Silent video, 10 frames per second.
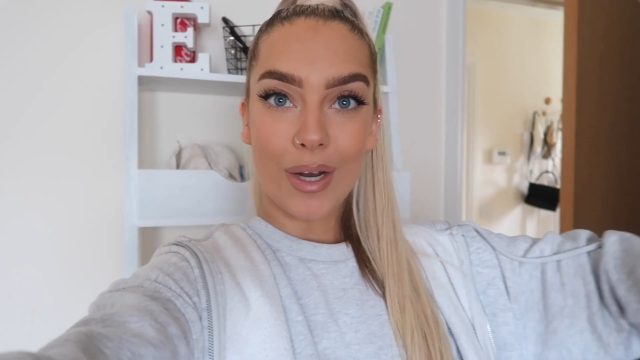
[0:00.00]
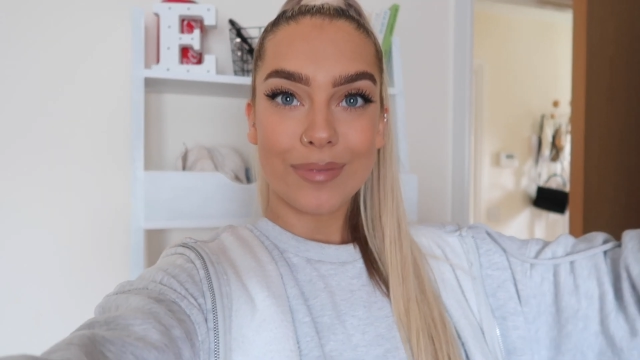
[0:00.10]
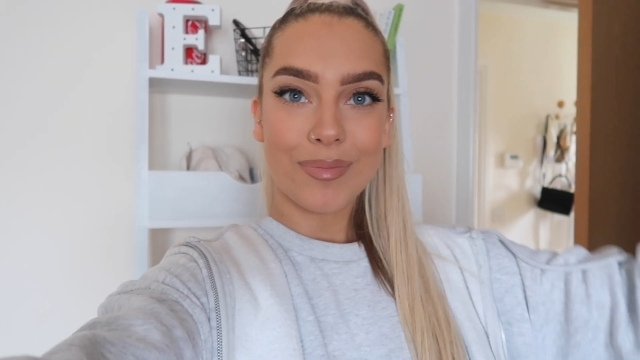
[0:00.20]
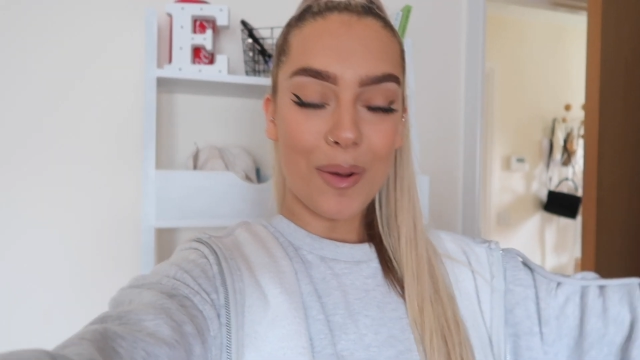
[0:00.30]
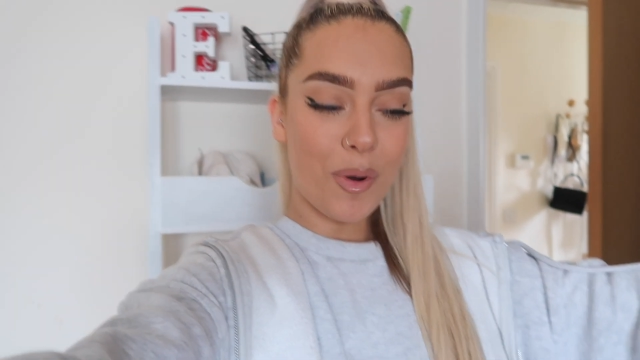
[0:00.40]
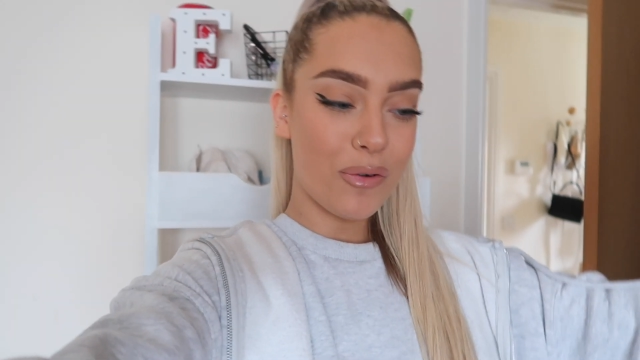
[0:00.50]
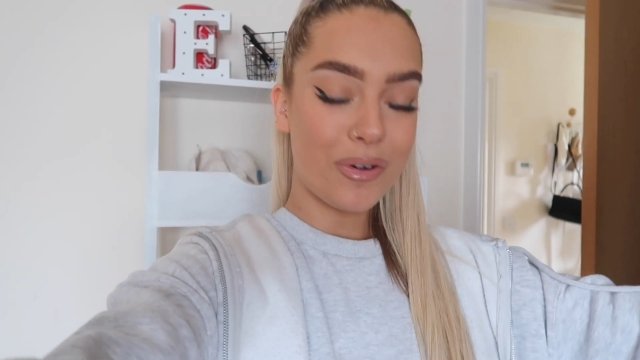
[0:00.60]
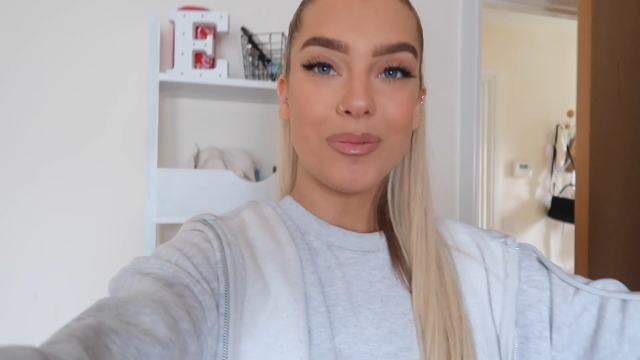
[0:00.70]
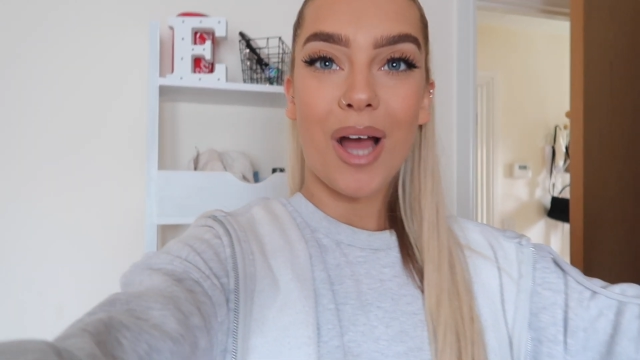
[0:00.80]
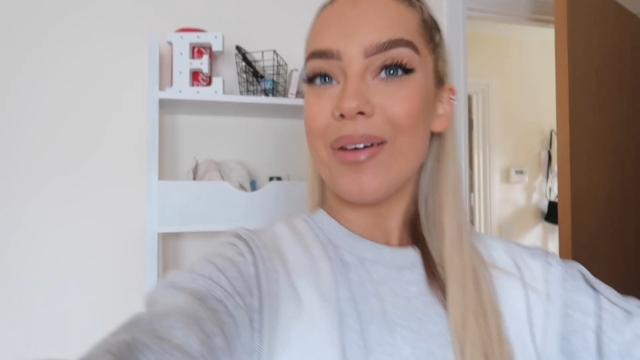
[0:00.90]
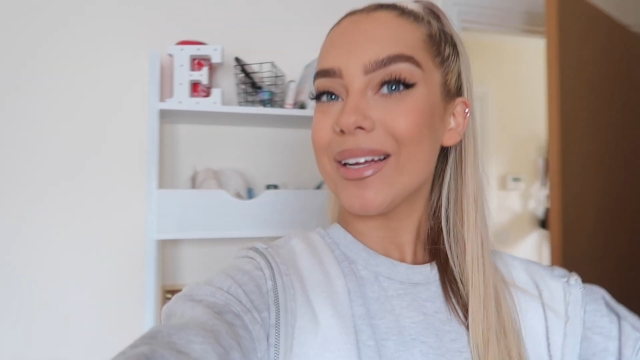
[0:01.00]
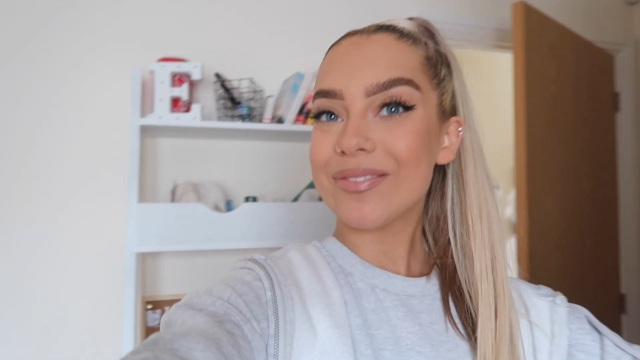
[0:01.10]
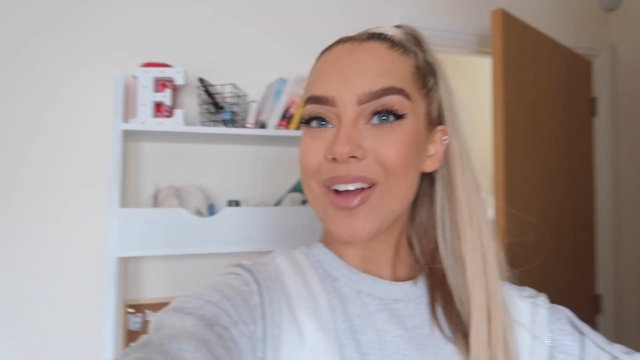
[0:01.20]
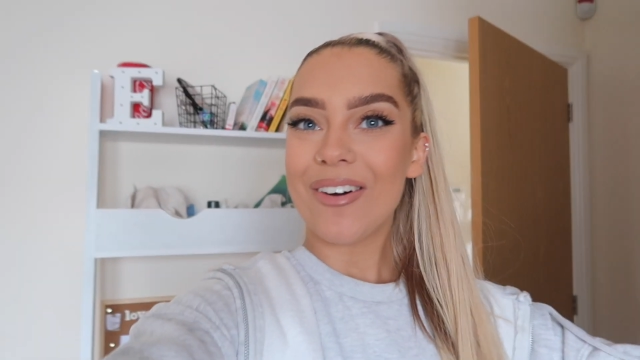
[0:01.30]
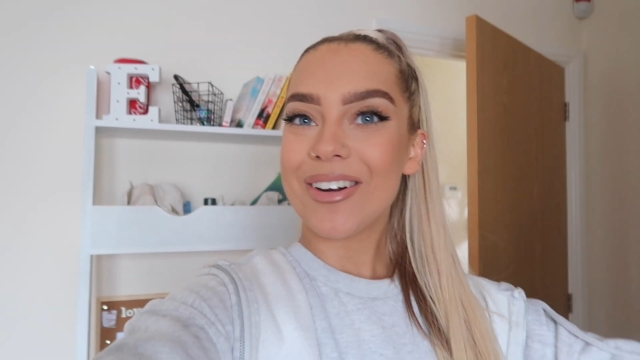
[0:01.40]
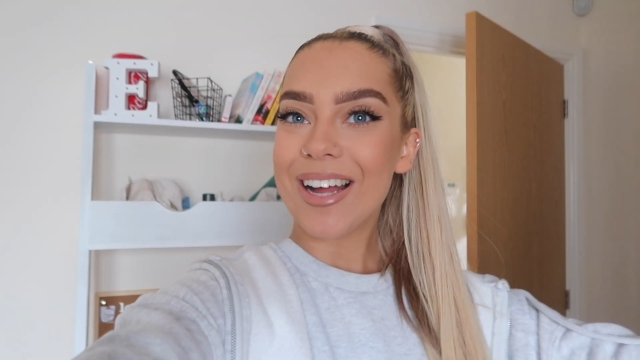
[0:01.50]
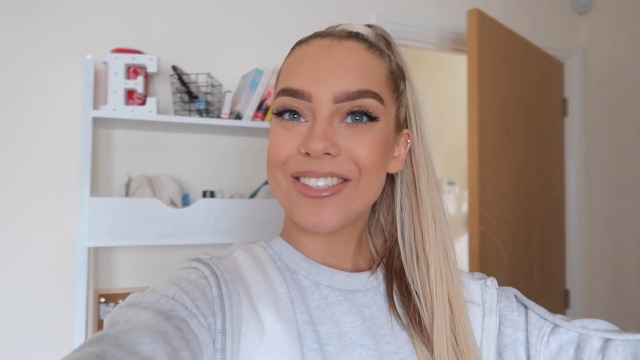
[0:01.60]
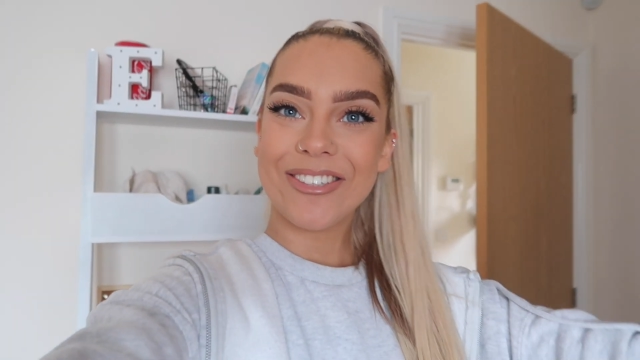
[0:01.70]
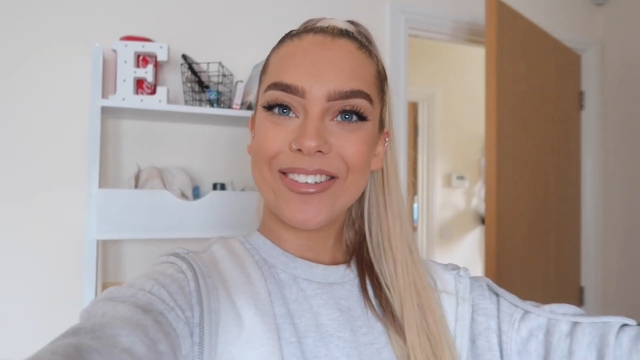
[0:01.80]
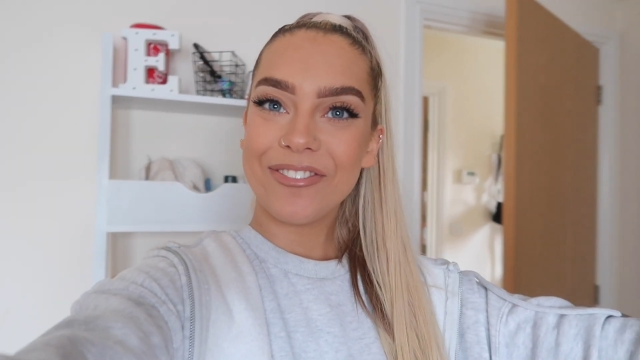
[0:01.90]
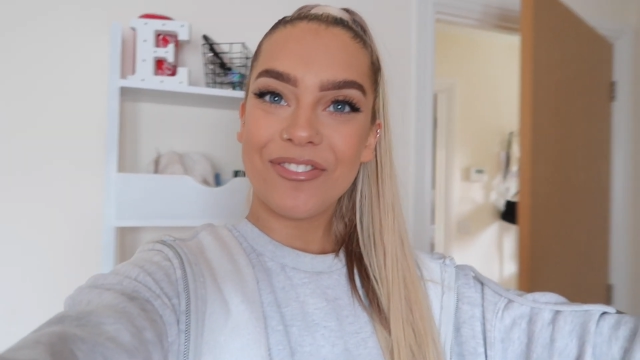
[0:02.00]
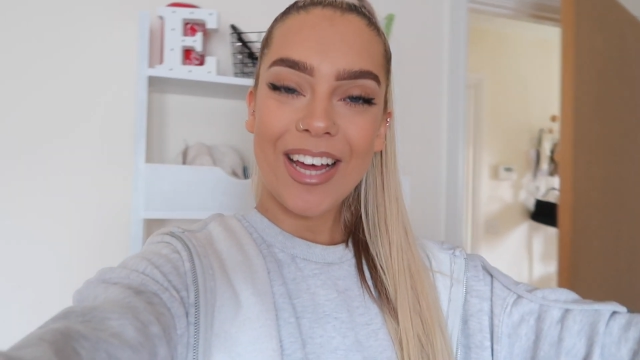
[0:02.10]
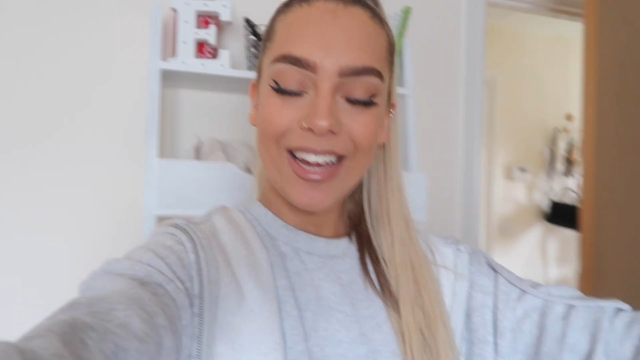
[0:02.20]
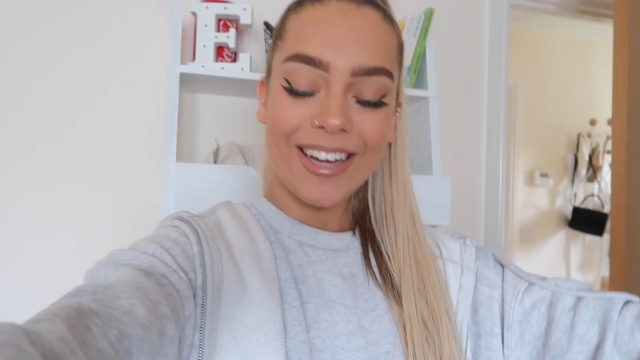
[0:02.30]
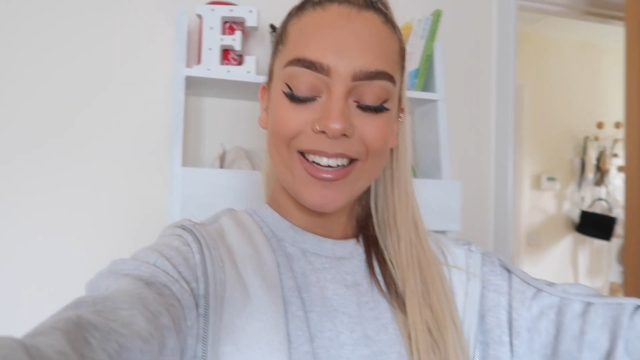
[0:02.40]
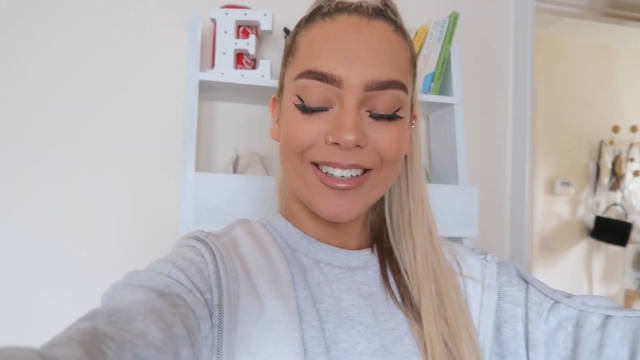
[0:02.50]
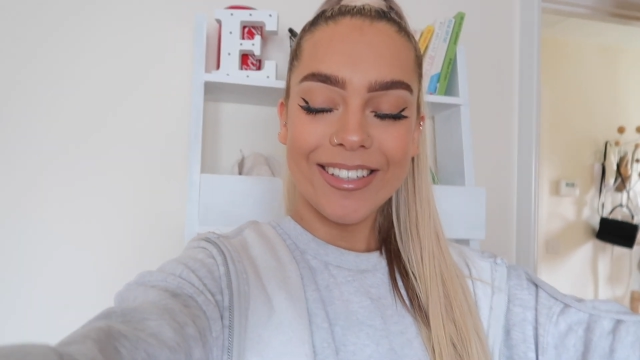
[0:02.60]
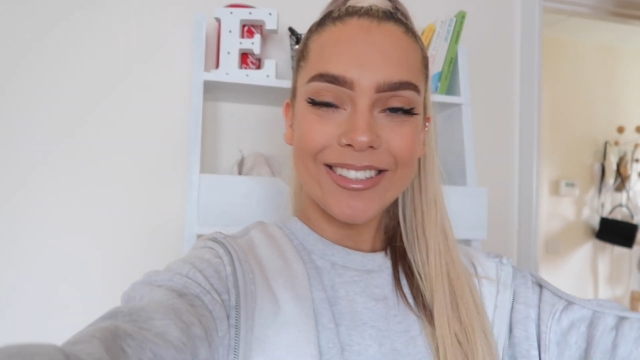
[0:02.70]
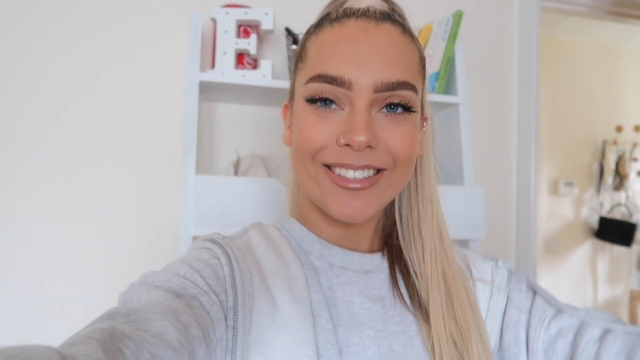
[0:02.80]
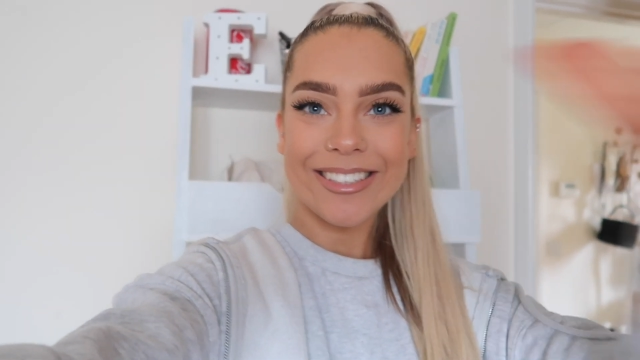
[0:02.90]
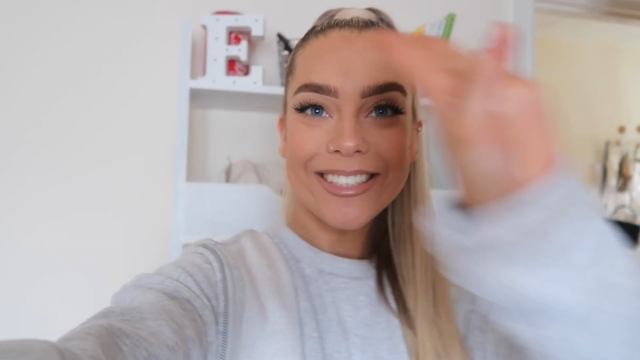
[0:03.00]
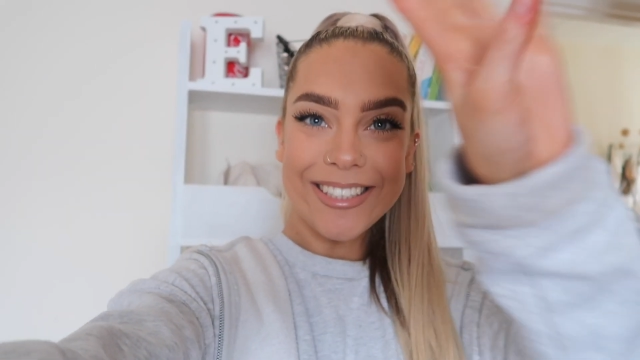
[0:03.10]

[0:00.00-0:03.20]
Right, I'm off, I'm going. I'll catch you in a bit.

**DIRECTIONS FOR THIS TASK**: Exclude all images, then retype the records above without alteration.

**ANSWER FOR THE TASK**:
Silent video, 10 frames per second.
[0:00.00]
[0:00.10]
[0:00.20]
[0:00.30]
[0:00.40]
[0:00.50]
[0:00.60]
[0:00.70]
[0:00.80]
[0:00.90]
[0:01.00]
[0:01.10]
[0:01.20]
[0:01.30]
[0:01.40]
[0:01.50]
[0:01.60]
[0:01.70]
[0:01.80]
[0:01.90]
[0:02.00]
[0:02.10]
[0:02.20]
[0:02.30]
[0:02.40]
[0:02.50]
[0:02.60]
[0:02.70]
[0:02.80]
[0:02.90]
[0:03.00]
[0:03.10]

[0:00.00-0:03.20]
Right, I'm off, I'm going. I'll catch you in a bit.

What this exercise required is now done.